DETAILED DESCRIPTION OF THE FIRST EMBODIMENT
[0040] FIG. 1 illustrates in overview apparatus for storing and
retrieving service descriptions. The apparatus comprises a user
terminal 5, an ontology server 10 and a data store 15. In
operation, a user enters a service description search request in a
manner controlled to a certain extent by the particular graphical
user interface employed by the user terminal (and described in
greater detail below with reference to FIG. 2) to the user terminal
5. The user terminal 5 then transmits the request to the ontology
server 10 which is connected to the user terminal by a data
communications network. The ontology server 10 processes the
request (in a manner described in greater detail below with
reference to FIGS. 3 to 7) and selects zero or more matching
service descriptions stored in the data store 15. The selected
service descriptions are then transmitted to the user terminal
which displays these to the user as the results of the user's
search query.
[0041] Referring now to FIG. 2, the user interface employed in the
present embodiment includes two text entry boxes 51, 52 into which
the user is invited to enter a noun and a verb respectively (note
that these are simple "free-text" entry boxes into which the user
may type any key-word as desired without any constraint, such as
having to choose from a list of allowed keywords). Located beneath
the text boxes are three radio buttons 53, 54, 55 which are
designated "Input of", "Output of" and "Related with" respectively.
The radio buttons have the property (as is well known in the art)
that exactly one of the buttons must be selected at any one time,
such that if a user selects a different one of the radio buttons to
that which is currently selected, the currently selected button is
automatically unselected. In the present embodiment, the "Related
with" button is selected by default. Additionally, the user
interface in the present embodiment includes some text to guide the
user as to what should be done to formulate a search request which
reads "Enter a noun here . . . [noun text box 51] and a verb here .

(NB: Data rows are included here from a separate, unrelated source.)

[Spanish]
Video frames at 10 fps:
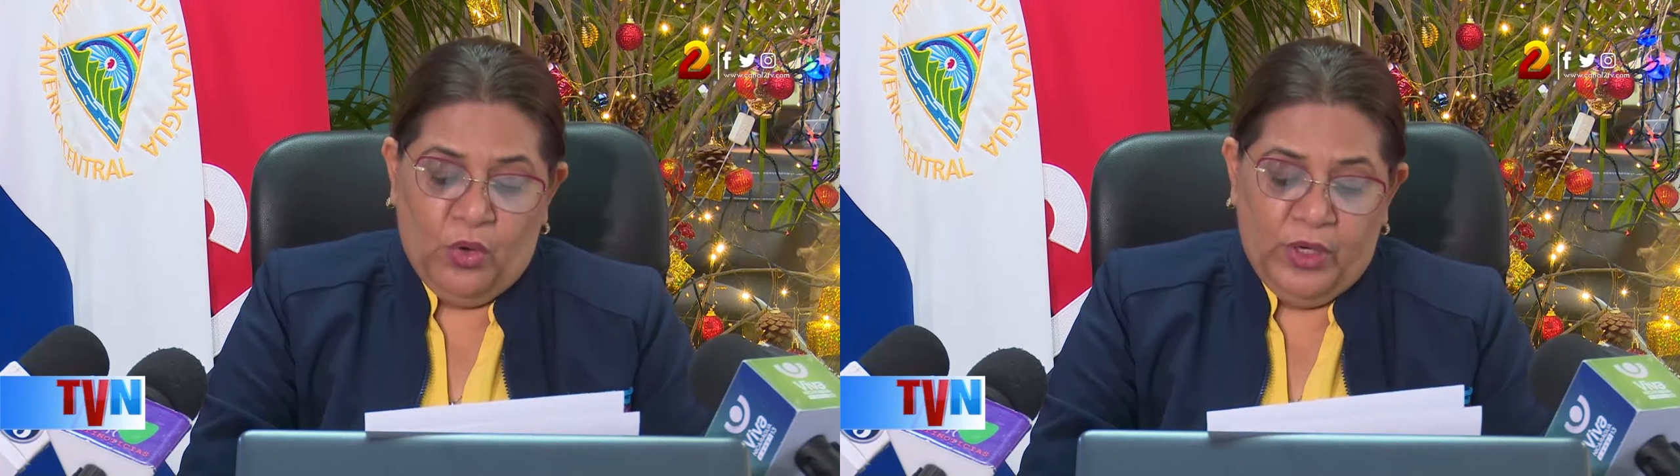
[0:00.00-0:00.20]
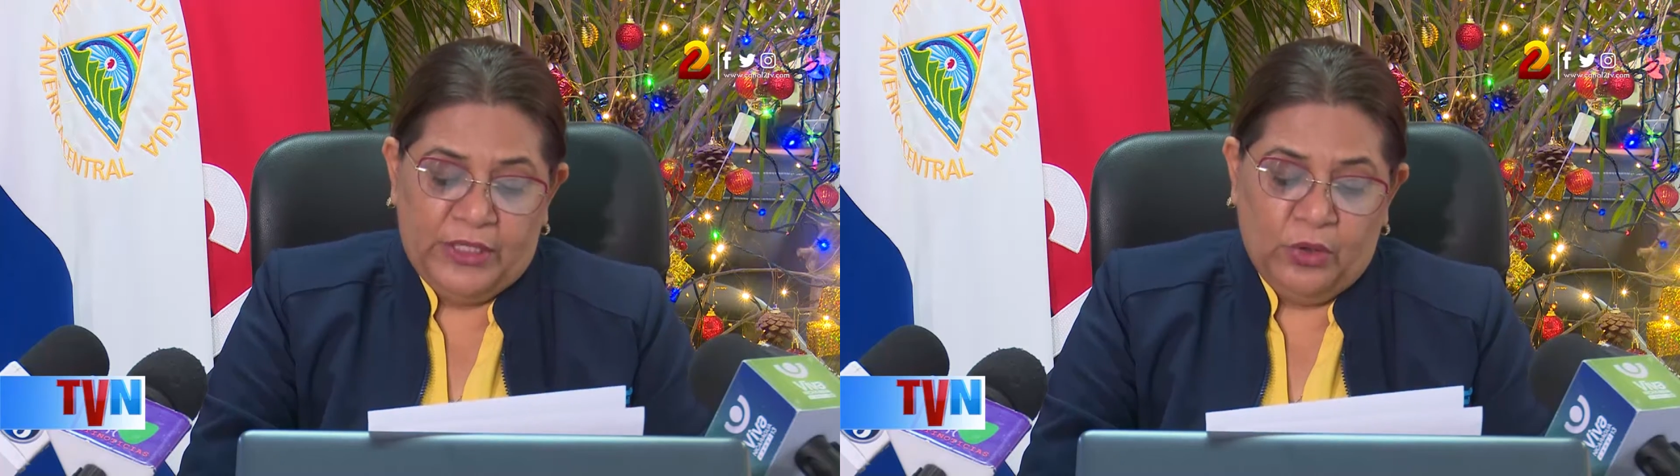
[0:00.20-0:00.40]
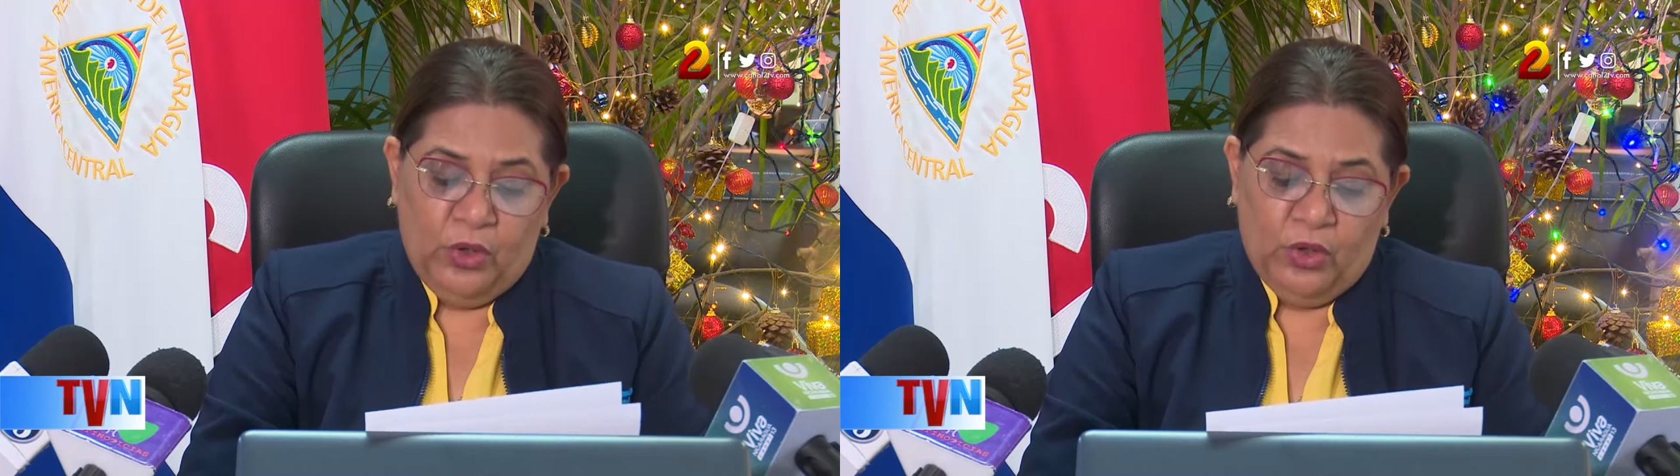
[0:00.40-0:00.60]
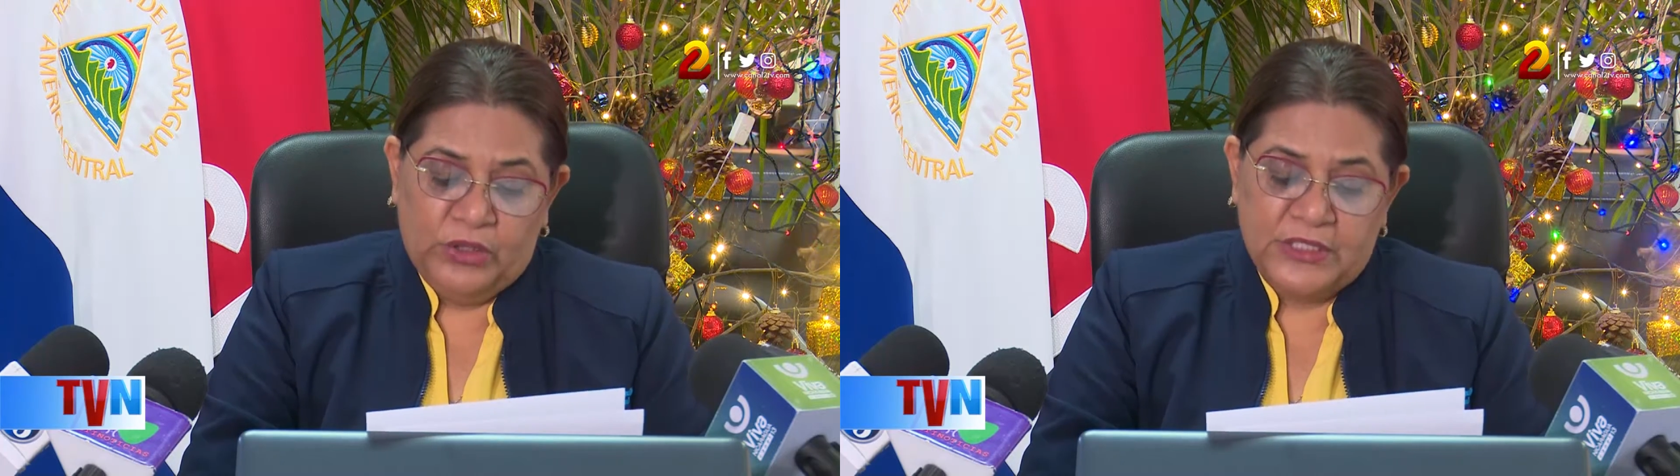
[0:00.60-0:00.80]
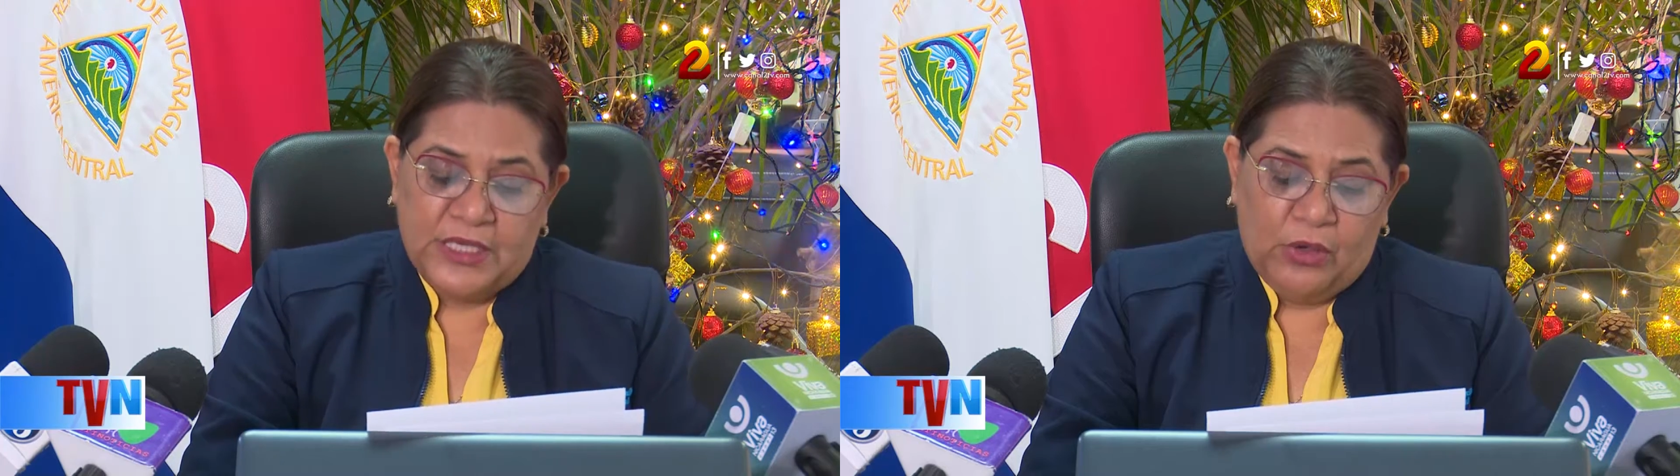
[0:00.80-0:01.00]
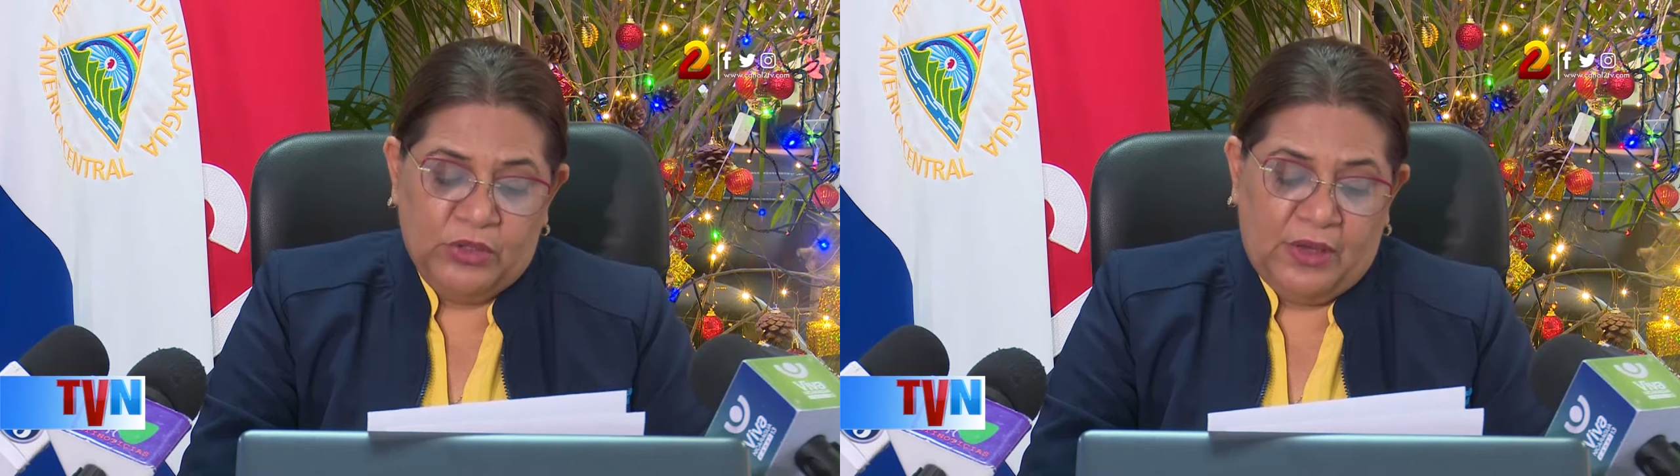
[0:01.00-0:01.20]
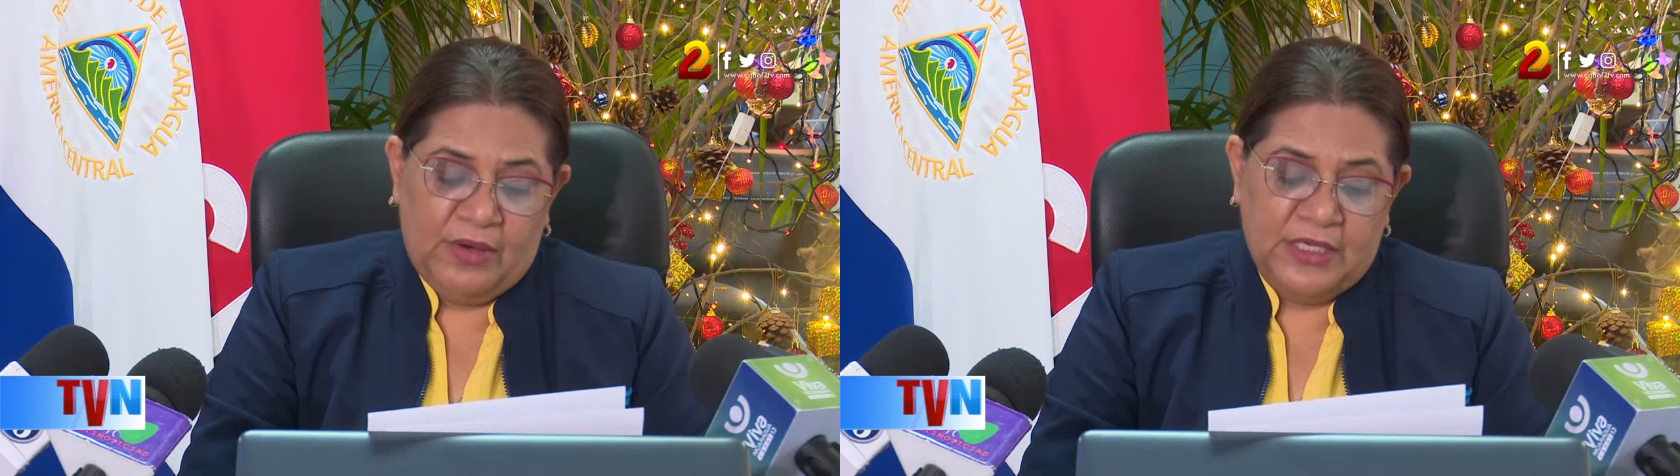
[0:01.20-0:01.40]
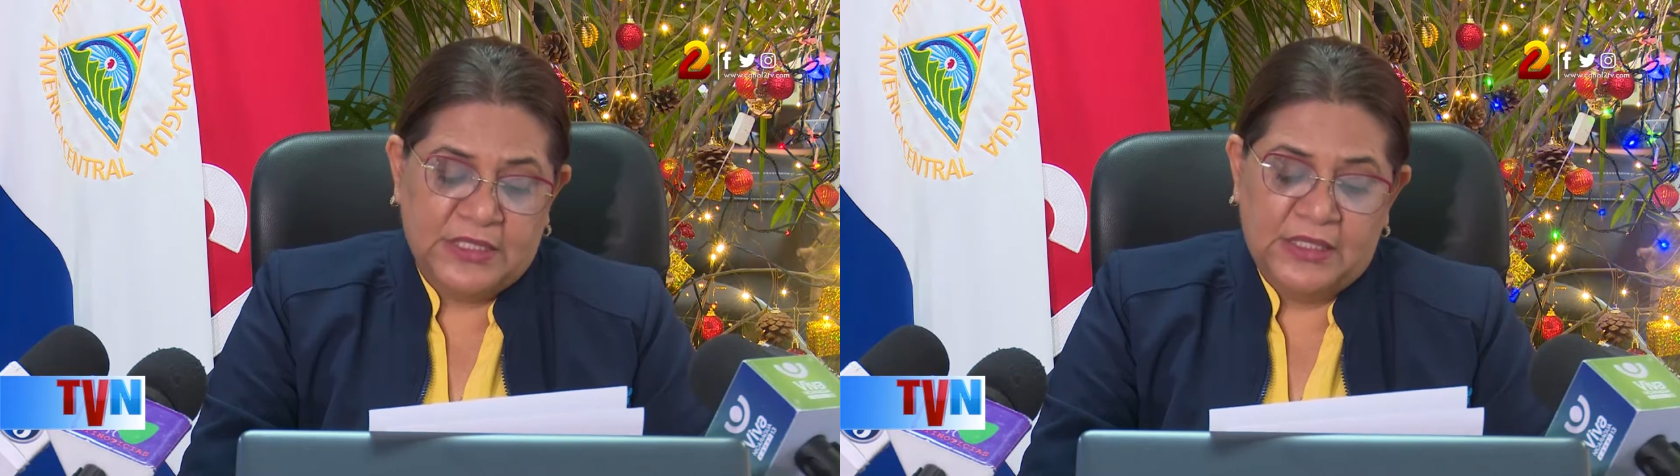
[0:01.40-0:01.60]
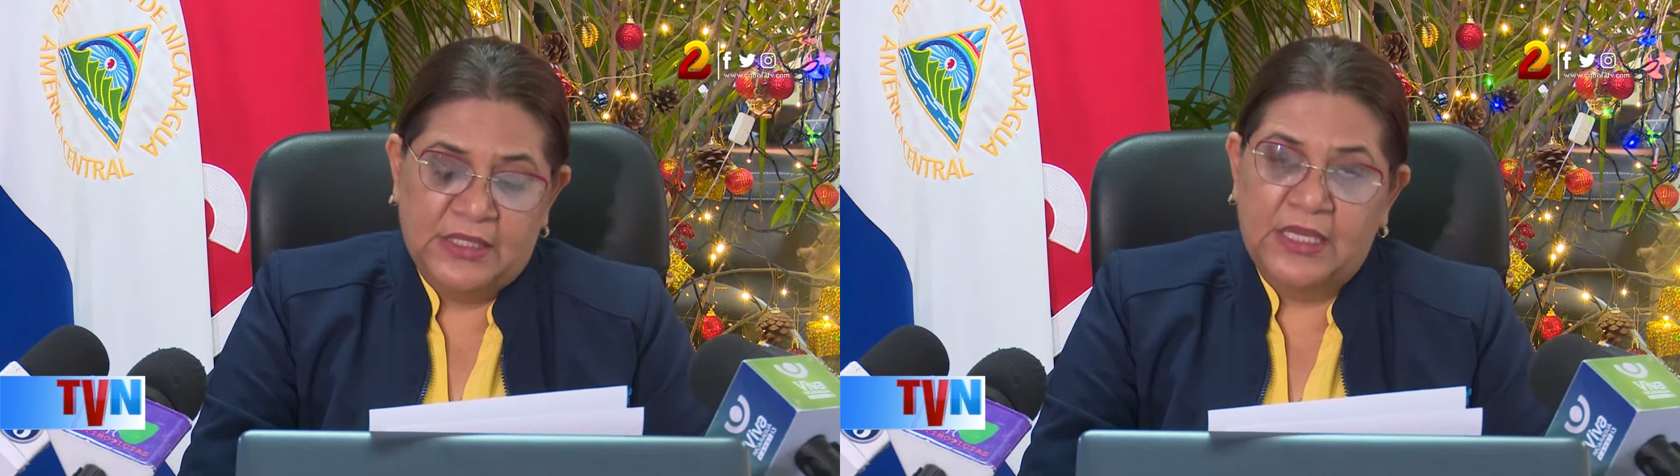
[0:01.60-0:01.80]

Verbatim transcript: Con estos lotes se contabilizan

. . [verb text box 52] and then select one of the following buttons
to indicate the relationship between the noun and the verb. For
example, to search for companies providing house building services,
enter "house" and "build" and then select the "output of" radio
button."
[0042] In the present embodiment, the user interface additionally
includes a results space 57 in which selected service descriptions
generated by the apparatus are displayed to the user underneath the
following illustrative text "your search has returned the following
results: . . . "
[0043] Referring now to FIG. 3, the ontology server 10, in the
present embodiment, is schematically shown as including an
input/output unit 105, a system bus 110, a processor arrangement
115 and a system memory 120. As is well known in the art, the
system bus interconnects the other principal components 105, 115,
120 of the server together so that any one component may
communicate with any other. The input/output unit 105 enables the
server to receive search requests from, and to return search
results to, the user terminal 5, as well as to read data from the
data store 15, under the control of the processor 115. The memory
120 as well as storing a program for controlling the overall
operation of the ontology server 10 additionally includes an
ontology storing area 122 for storing an ontology and a service
links storing area 124 for storing a plurality of service links
which are discussed in greater detail below.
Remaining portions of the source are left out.